Parmi les participants, deux associations caritatives sont actives. L’une d’elle est Karama solidarity venue pour trouver des bénévoles en expliquant bien que ce nom a récemment remplacé Islamic Relief pour une question de communication. L’autre est Rissala charity, dont le site web renvoie directement à une page Facebook où l’on peut lire que « D’après Anas (qu’Allah l’agrée), le Prophète (paix et bénédictions d’Allâh sur lui) a dit : « Multipliez les prières sur moi le jour et la nuit du vendredi, celui qui prie sur moi une prière Allah en prie sur lui dix ».
Enfin, sur un plan strictement sanitaire, Plateforme prévention sida présente une table aussi colorée qu’achalandée et Praxis explique qu’elle accompagne non pas les victimes, mais les auteurs de violences au sein du couple et de la famille.

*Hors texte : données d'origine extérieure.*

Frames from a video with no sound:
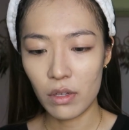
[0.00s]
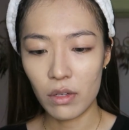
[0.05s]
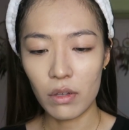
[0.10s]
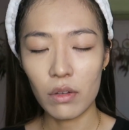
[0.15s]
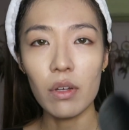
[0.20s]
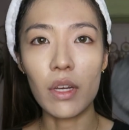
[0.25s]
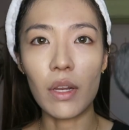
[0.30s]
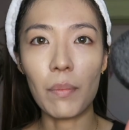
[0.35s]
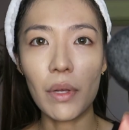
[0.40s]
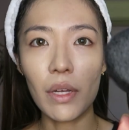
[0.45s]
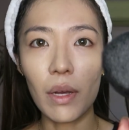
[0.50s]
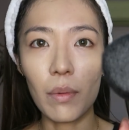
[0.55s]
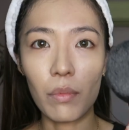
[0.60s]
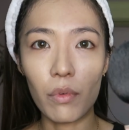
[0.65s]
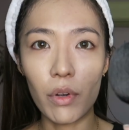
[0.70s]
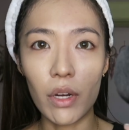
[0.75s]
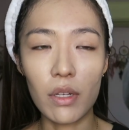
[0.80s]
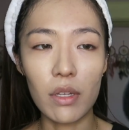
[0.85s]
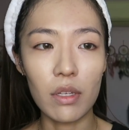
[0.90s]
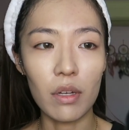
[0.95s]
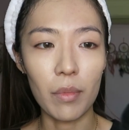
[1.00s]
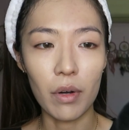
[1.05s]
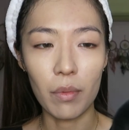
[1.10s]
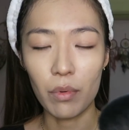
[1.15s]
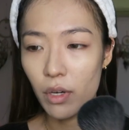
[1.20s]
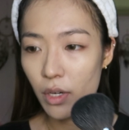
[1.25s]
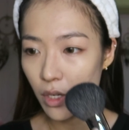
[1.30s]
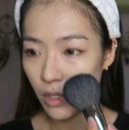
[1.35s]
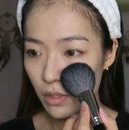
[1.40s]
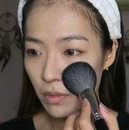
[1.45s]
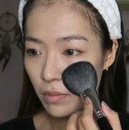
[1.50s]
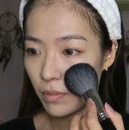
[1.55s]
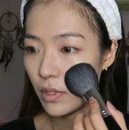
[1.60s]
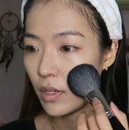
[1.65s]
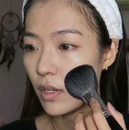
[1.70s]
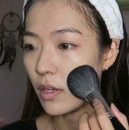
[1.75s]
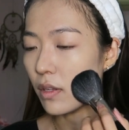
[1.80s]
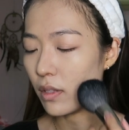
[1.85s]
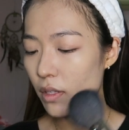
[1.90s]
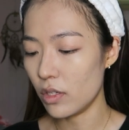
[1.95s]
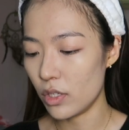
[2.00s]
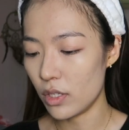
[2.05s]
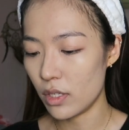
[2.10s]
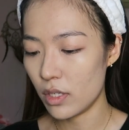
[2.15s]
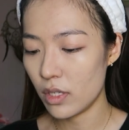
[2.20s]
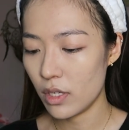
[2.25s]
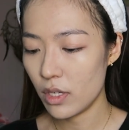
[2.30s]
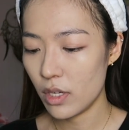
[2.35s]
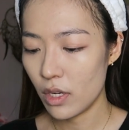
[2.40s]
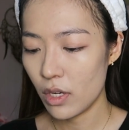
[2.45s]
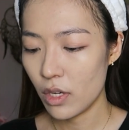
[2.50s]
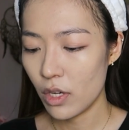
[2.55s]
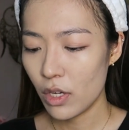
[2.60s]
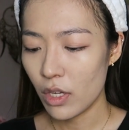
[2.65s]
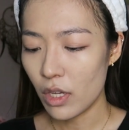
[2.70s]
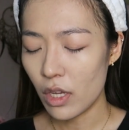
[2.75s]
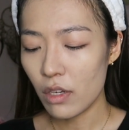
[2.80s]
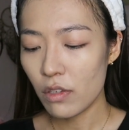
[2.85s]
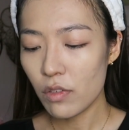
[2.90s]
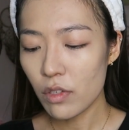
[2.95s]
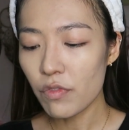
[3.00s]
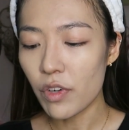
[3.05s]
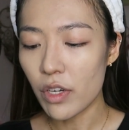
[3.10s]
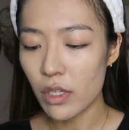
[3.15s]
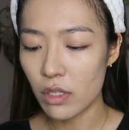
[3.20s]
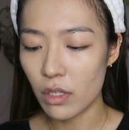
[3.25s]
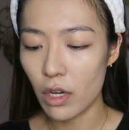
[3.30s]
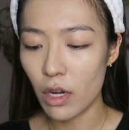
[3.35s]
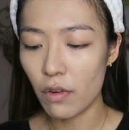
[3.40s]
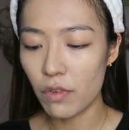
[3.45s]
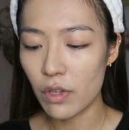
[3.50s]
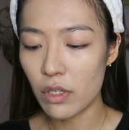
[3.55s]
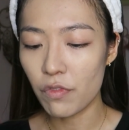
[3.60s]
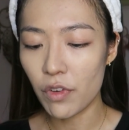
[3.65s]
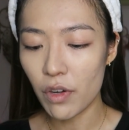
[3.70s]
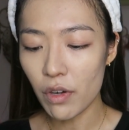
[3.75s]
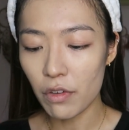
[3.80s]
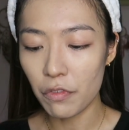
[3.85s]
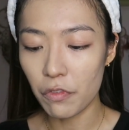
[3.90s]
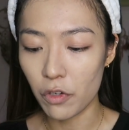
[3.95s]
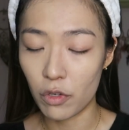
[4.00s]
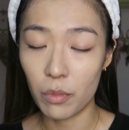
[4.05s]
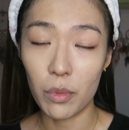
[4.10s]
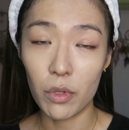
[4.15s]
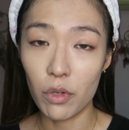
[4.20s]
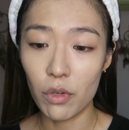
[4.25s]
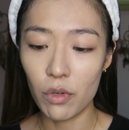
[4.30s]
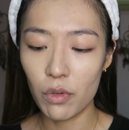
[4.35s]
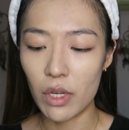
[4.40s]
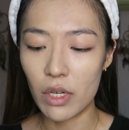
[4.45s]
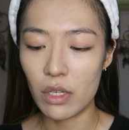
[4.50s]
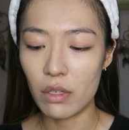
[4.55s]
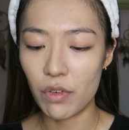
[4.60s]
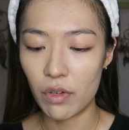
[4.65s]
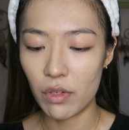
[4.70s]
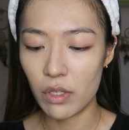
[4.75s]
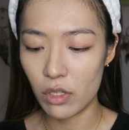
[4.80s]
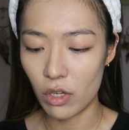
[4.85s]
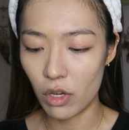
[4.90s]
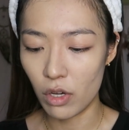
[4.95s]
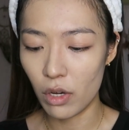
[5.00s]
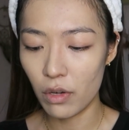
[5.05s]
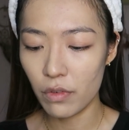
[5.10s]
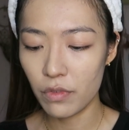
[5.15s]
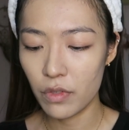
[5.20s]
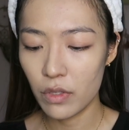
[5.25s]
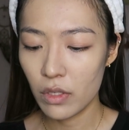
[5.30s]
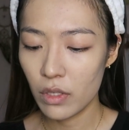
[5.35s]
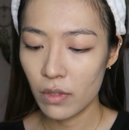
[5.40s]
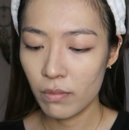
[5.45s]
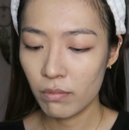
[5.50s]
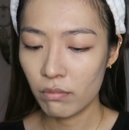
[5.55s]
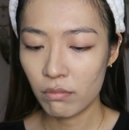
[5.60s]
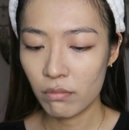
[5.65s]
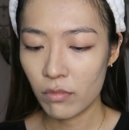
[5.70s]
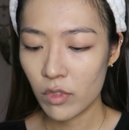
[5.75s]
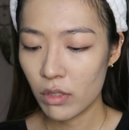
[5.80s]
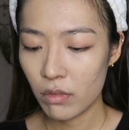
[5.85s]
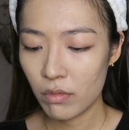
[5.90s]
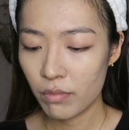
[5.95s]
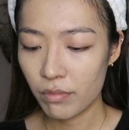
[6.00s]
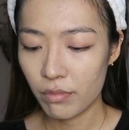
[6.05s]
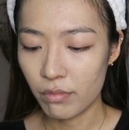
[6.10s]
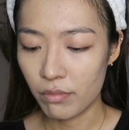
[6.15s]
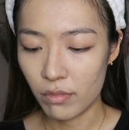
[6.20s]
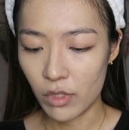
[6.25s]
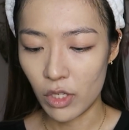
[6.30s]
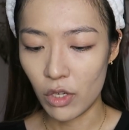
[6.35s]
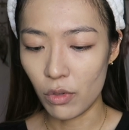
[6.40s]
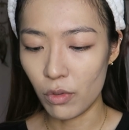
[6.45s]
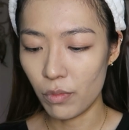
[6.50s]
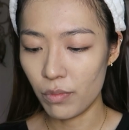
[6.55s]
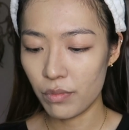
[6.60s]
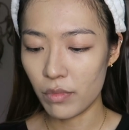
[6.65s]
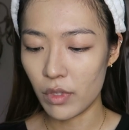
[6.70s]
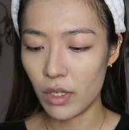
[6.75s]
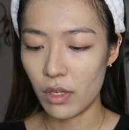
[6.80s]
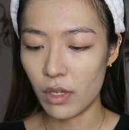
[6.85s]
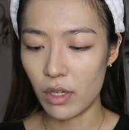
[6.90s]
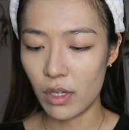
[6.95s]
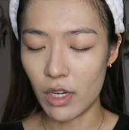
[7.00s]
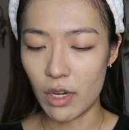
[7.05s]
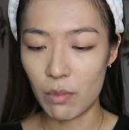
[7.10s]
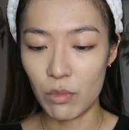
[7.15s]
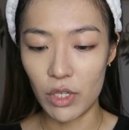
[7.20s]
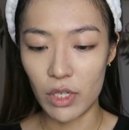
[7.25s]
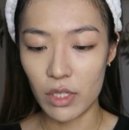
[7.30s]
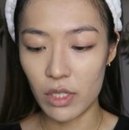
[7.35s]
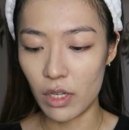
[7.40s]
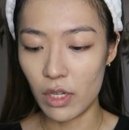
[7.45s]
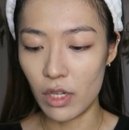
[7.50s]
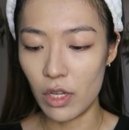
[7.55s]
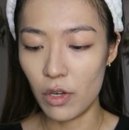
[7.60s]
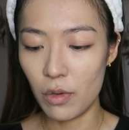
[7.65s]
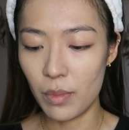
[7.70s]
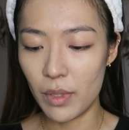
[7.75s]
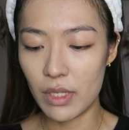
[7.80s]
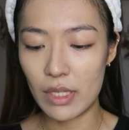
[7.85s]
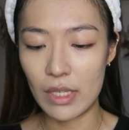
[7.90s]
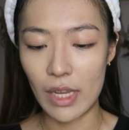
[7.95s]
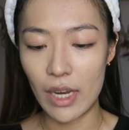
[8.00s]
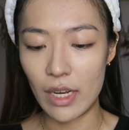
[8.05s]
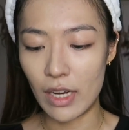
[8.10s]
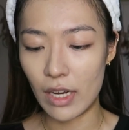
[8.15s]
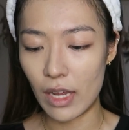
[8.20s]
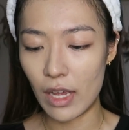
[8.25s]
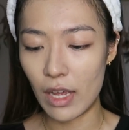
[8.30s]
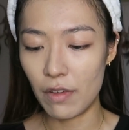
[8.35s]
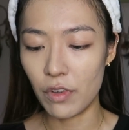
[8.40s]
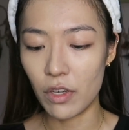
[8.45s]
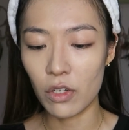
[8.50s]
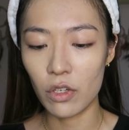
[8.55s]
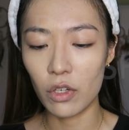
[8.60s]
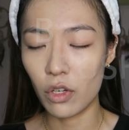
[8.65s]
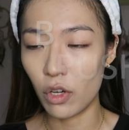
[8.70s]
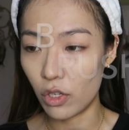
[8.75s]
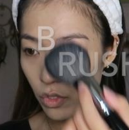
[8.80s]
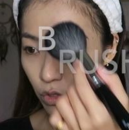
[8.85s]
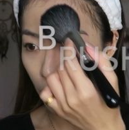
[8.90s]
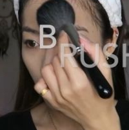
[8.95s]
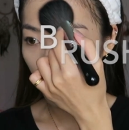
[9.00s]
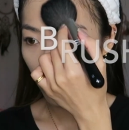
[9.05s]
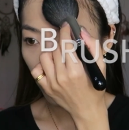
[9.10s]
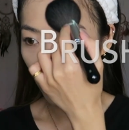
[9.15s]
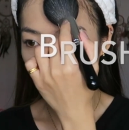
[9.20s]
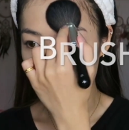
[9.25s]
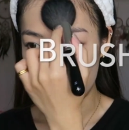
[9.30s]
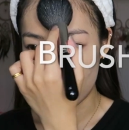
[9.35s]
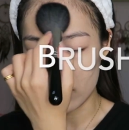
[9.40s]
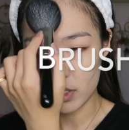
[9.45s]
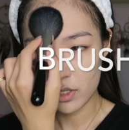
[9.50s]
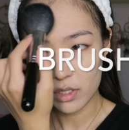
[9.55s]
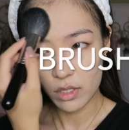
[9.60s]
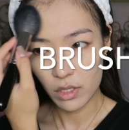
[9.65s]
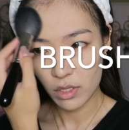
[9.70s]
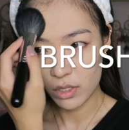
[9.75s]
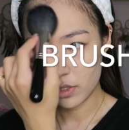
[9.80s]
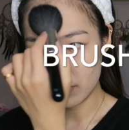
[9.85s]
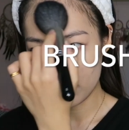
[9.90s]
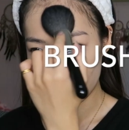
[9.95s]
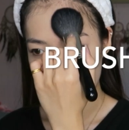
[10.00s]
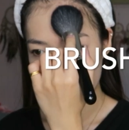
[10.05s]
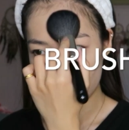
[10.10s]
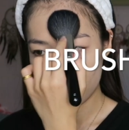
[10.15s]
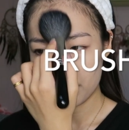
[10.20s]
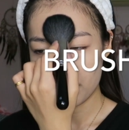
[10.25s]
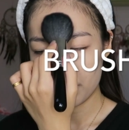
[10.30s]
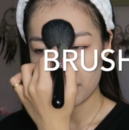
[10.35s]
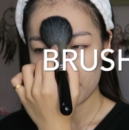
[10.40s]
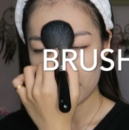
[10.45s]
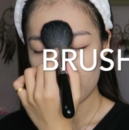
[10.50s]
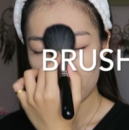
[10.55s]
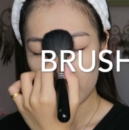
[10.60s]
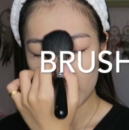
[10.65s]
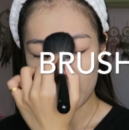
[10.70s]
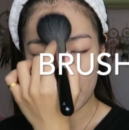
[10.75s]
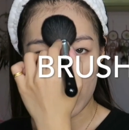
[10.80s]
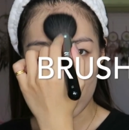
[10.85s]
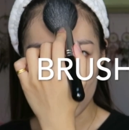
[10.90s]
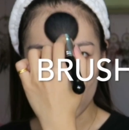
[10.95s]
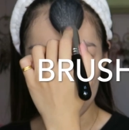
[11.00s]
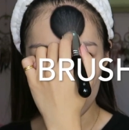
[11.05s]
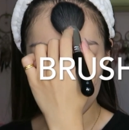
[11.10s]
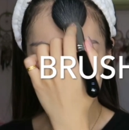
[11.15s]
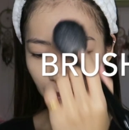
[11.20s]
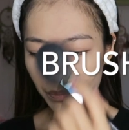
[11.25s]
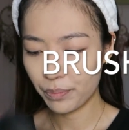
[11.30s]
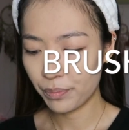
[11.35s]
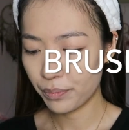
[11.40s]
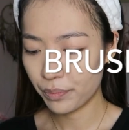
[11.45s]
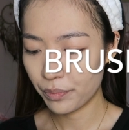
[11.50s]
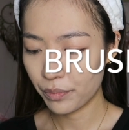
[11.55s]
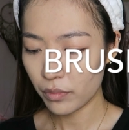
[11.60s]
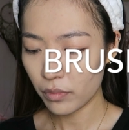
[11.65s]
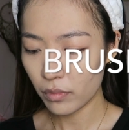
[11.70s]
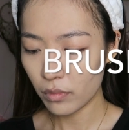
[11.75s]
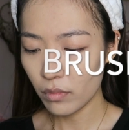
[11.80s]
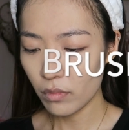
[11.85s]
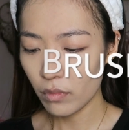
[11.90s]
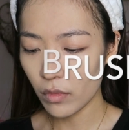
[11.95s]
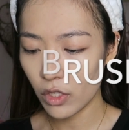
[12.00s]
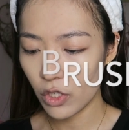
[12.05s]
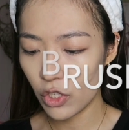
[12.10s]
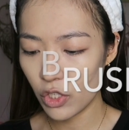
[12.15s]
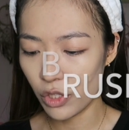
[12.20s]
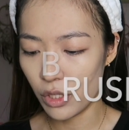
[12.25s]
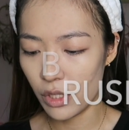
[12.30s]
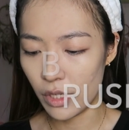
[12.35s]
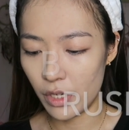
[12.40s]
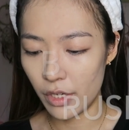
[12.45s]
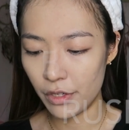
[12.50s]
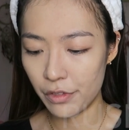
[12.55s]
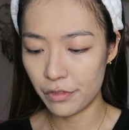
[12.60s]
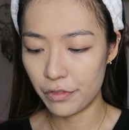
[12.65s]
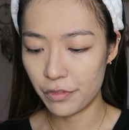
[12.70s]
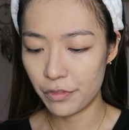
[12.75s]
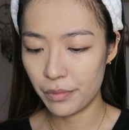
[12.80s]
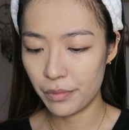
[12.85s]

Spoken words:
Oh, you pick up quite a decent amount of product. Okay, let's just, and it's just very soft. It's very affordable and it's very soft. You know, I'm just a little bit sad that I haven't got to know of this powder soon enough.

Plus largement, BePax « sensibilise citoyens et décideurs aux conflits qui divisent les différentes populations établies en Belgique et amène ces mêmes citoyens et décideurs à devenir des acteurs de paix. » Ce travail prend la forme de conférences et de débats citoyens, d’une revue, de formations.
En somme, une journée très riche dans un espace convivial parce qu’à taille humaine. Le titre de ce texte, « Mynd the step… », signifie « Attention à la marche… » d’un escalier qu’il faut monter et non pas descendre. Cet événement, à l’instar fin novembre du salon du Service d’information sur les études et les professions, mériterait d’être renseigné dans toutes les écoles de Bruxelles et de s’étendre aux jours de la semaine afin d’y faire venir un maximum d’élèves du secondaire. En s’ouvrant largement, le salon accueillera ainsi toute la diversité bruxelloise et nouera davantage avec les valeurs de laïcité et de neutralité qui prévalent dans la capitale européenne.